[Data supplied — start]

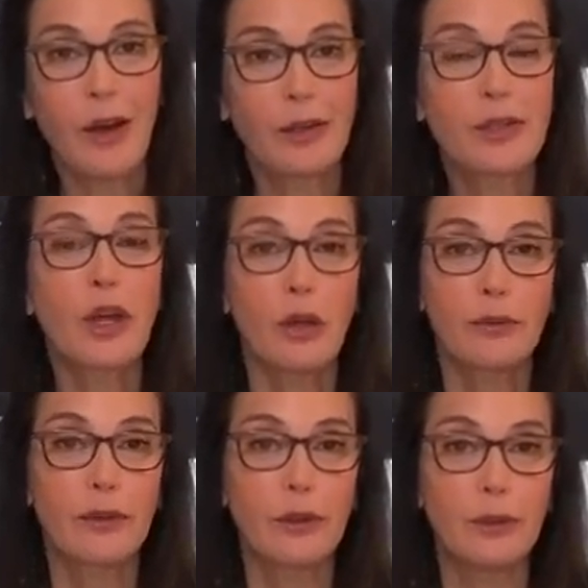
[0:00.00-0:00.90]
our
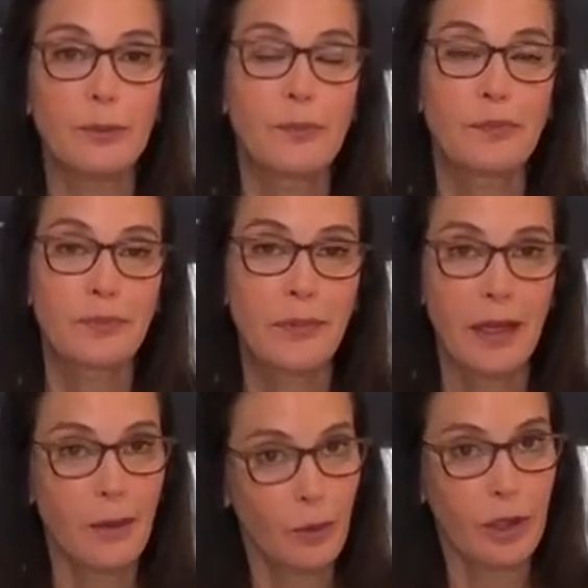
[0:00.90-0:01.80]
tofu
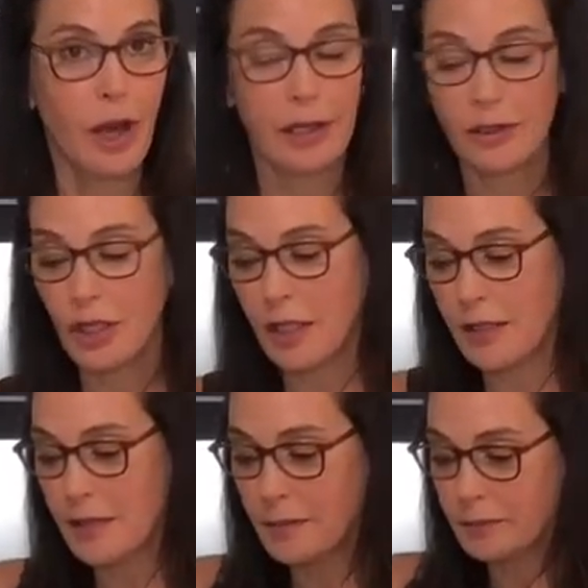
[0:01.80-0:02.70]
ricotta
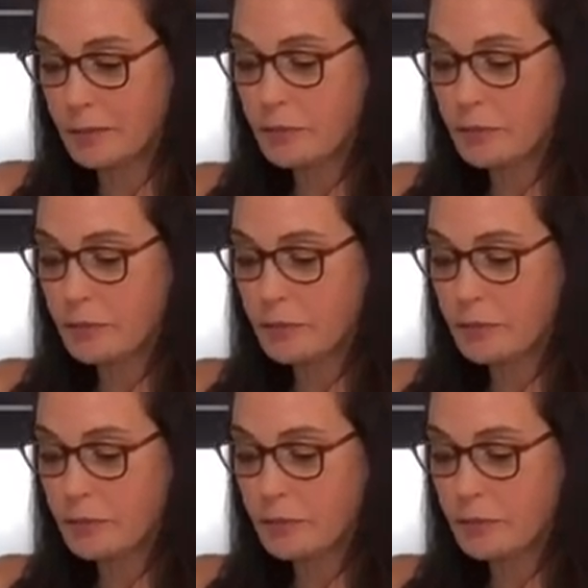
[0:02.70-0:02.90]
cheese.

[Data supplied — finish]

Exercise goal :: Give back the entries verbatim. Do not include any picture.

Problem solution ::
[0:00.00-0:00.90]
our
[0:00.90-0:01.80]
tofu
[0:01.80-0:02.70]
ricotta
[0:02.70-0:02.90]
cheese.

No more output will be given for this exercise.